**** Information provided ****

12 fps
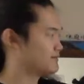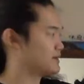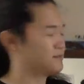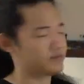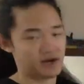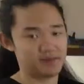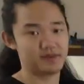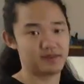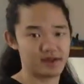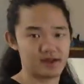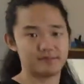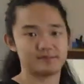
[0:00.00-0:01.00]
I'm not priming
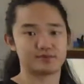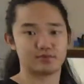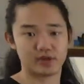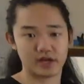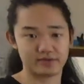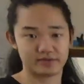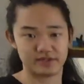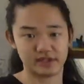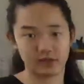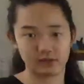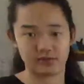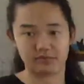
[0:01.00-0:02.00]
the m's. We're not
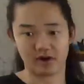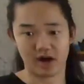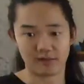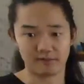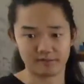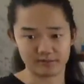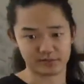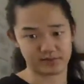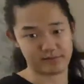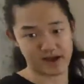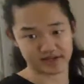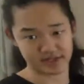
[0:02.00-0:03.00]
dealing with problems where
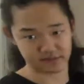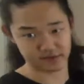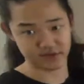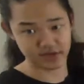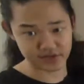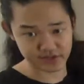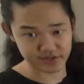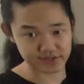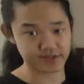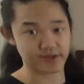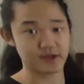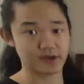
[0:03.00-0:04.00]
mass ever
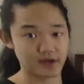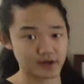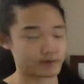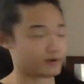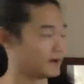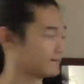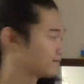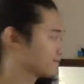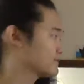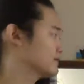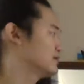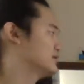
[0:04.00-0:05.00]
changes, right?
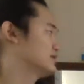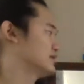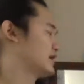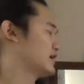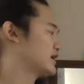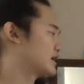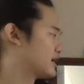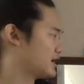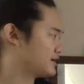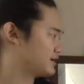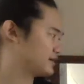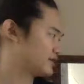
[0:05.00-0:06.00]

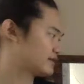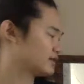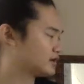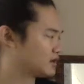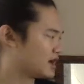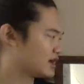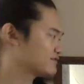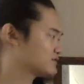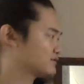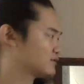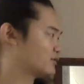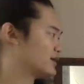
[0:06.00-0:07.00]
And there are a lot of
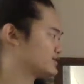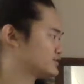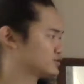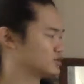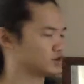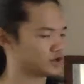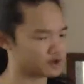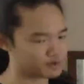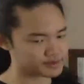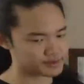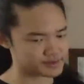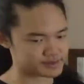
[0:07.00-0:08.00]
different ways you can go
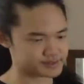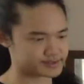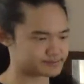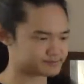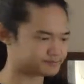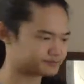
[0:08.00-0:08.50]
with this.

****

Work required: Your reply should hold only the records, duplicated exactly, without any image.

Answer to this exercise:
12 fps
[0:00.00-0:01.00]
I'm not priming
[0:01.00-0:02.00]
the m's. We're not
[0:02.00-0:03.00]
dealing with problems where
[0:03.00-0:04.00]
mass ever
[0:04.00-0:05.00]
changes, right?
[0:05.00-0:06.00]

[0:06.00-0:07.00]
And there are a lot of
[0:07.00-0:08.00]
different ways you can go
[0:08.00-0:08.50]
with this.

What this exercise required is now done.